Where does the string "frames" appear in the records? Copy each line that holds it.

**Supplied entries:**
== Segment start ==
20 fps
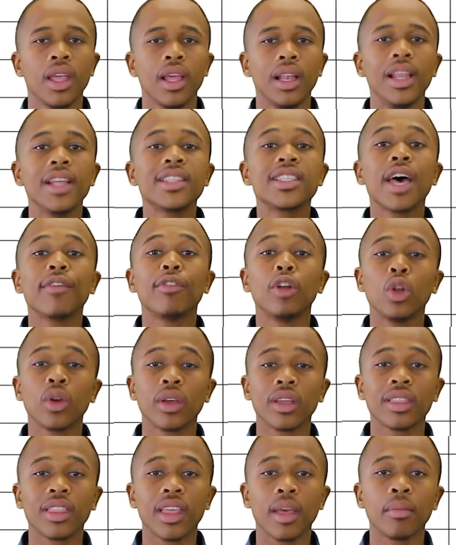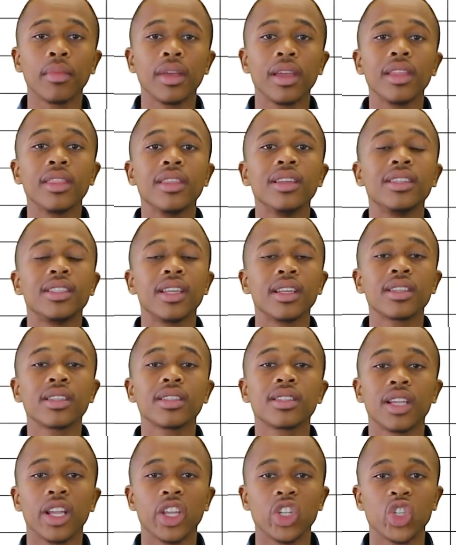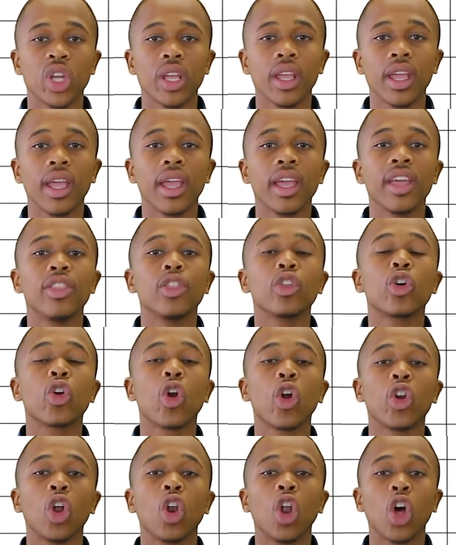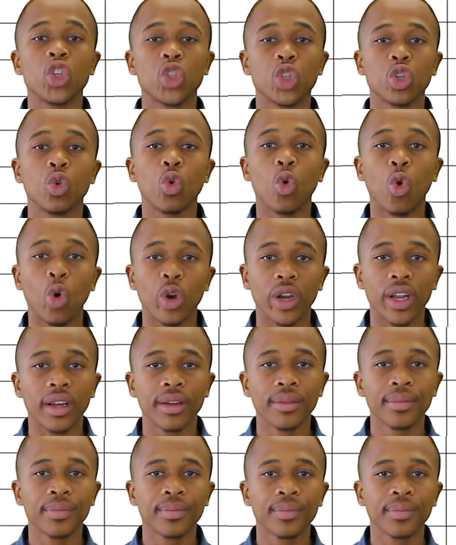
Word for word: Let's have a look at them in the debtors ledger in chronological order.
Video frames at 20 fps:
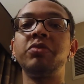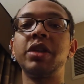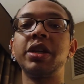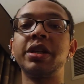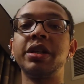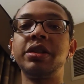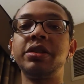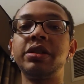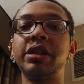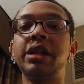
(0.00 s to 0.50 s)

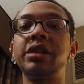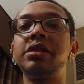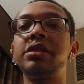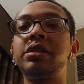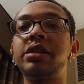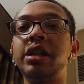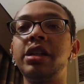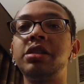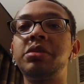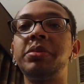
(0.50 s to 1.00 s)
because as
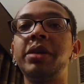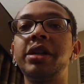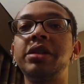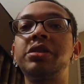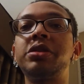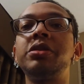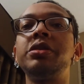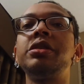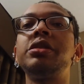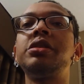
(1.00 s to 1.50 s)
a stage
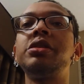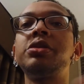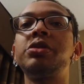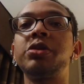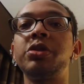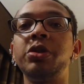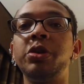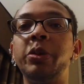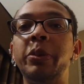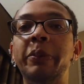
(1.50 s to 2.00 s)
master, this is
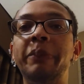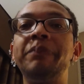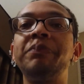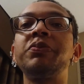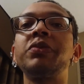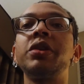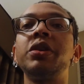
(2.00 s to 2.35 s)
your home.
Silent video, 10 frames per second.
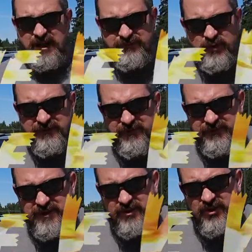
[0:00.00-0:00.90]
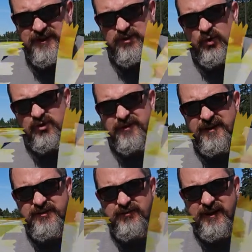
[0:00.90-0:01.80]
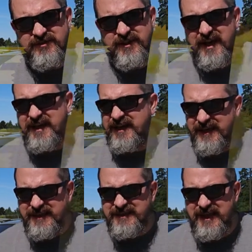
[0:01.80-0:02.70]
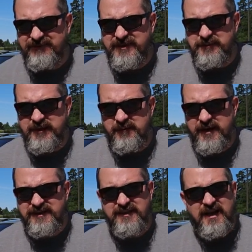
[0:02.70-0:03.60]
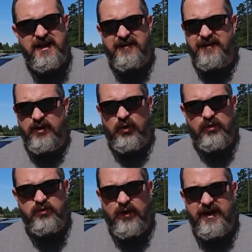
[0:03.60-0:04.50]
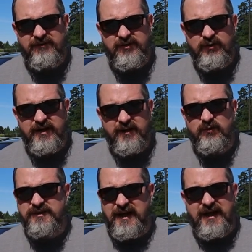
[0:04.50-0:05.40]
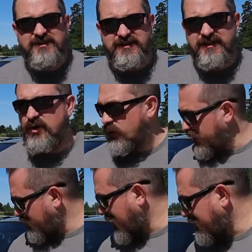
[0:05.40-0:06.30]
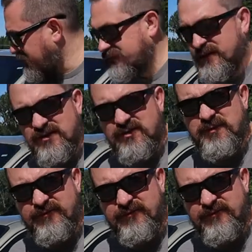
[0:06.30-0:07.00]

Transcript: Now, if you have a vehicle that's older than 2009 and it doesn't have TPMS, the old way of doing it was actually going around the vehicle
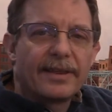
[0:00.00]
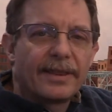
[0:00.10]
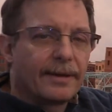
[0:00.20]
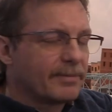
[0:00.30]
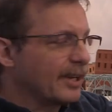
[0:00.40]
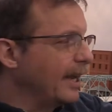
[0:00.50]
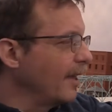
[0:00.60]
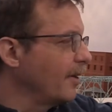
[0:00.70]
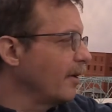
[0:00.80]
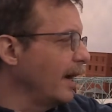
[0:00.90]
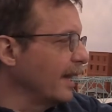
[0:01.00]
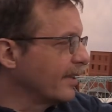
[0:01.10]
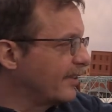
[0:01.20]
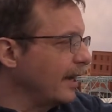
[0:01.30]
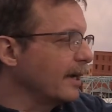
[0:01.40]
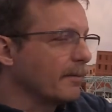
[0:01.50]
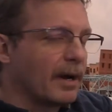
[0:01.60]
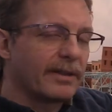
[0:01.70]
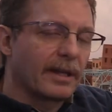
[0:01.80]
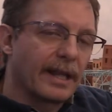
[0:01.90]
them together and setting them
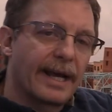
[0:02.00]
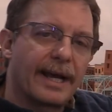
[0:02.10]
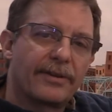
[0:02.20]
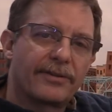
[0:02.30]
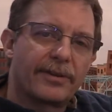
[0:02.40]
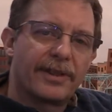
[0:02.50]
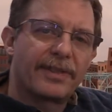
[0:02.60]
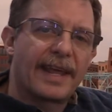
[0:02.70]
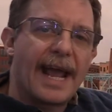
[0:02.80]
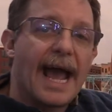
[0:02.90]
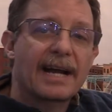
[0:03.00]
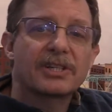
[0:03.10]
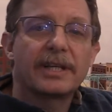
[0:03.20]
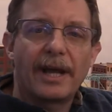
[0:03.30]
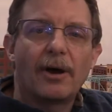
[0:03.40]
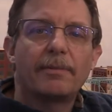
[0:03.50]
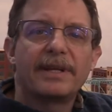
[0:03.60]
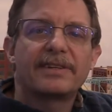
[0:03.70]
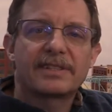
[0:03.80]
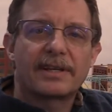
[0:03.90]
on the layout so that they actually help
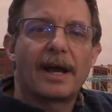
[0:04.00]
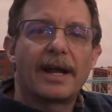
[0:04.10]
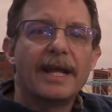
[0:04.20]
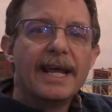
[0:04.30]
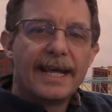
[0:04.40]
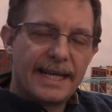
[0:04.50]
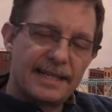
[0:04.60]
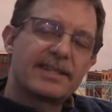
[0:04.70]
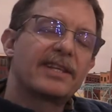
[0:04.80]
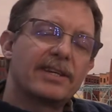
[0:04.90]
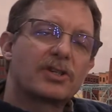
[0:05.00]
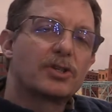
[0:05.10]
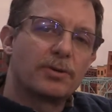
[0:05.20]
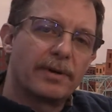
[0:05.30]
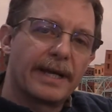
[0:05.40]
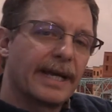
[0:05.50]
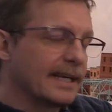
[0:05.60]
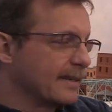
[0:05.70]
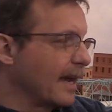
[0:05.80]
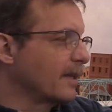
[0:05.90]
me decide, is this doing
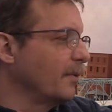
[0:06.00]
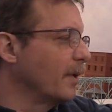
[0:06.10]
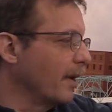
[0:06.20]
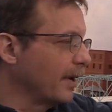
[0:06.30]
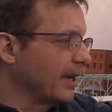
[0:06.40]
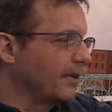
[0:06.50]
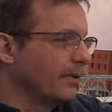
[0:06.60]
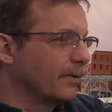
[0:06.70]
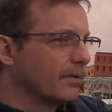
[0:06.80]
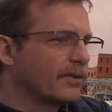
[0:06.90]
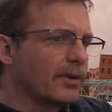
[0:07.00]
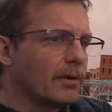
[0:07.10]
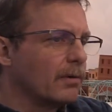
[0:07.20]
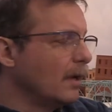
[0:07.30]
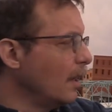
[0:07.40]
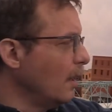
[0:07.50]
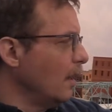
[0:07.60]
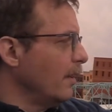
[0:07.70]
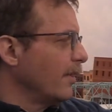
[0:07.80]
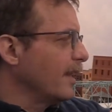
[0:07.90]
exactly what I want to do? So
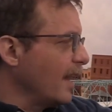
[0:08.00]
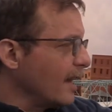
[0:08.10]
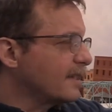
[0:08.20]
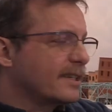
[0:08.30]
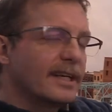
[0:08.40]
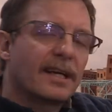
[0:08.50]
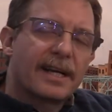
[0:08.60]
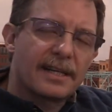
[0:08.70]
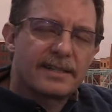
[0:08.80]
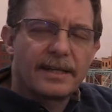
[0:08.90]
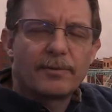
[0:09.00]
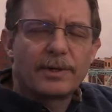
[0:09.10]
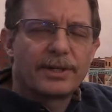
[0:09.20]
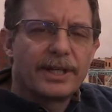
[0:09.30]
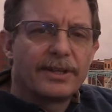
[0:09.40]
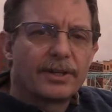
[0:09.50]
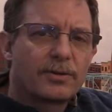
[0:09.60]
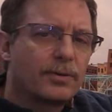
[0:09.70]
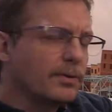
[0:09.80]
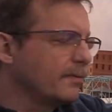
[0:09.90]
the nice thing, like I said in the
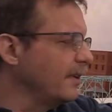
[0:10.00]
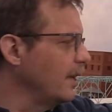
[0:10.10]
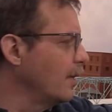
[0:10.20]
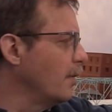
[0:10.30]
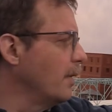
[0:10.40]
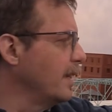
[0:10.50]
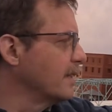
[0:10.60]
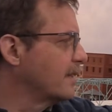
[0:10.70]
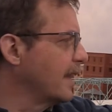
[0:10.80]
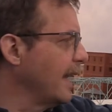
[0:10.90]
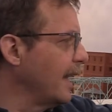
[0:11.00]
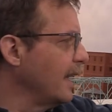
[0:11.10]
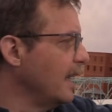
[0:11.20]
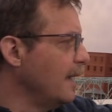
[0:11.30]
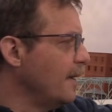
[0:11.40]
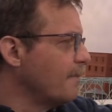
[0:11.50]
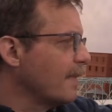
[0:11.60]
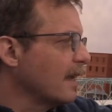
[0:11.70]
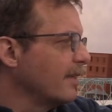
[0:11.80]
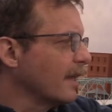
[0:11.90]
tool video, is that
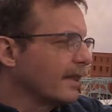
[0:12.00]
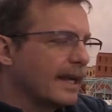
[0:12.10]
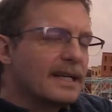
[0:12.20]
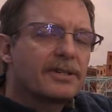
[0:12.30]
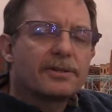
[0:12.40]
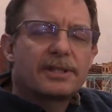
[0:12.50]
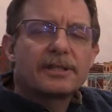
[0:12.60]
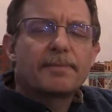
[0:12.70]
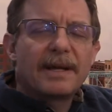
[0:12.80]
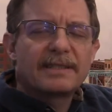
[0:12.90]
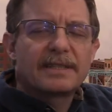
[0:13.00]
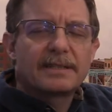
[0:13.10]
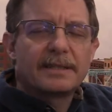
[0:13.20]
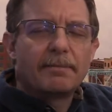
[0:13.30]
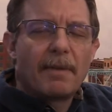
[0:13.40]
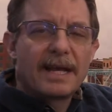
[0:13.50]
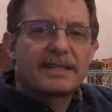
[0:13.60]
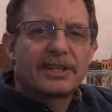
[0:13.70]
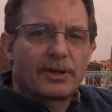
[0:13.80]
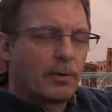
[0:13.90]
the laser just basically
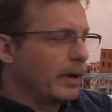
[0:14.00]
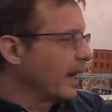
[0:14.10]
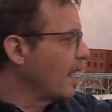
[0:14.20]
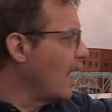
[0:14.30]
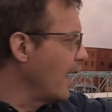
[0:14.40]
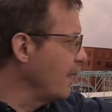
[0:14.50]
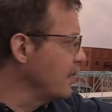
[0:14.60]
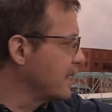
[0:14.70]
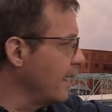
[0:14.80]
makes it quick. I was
== Segment end ==
**Result below:**
Video frames at 20 fps:
Silent video, 10 frames per second.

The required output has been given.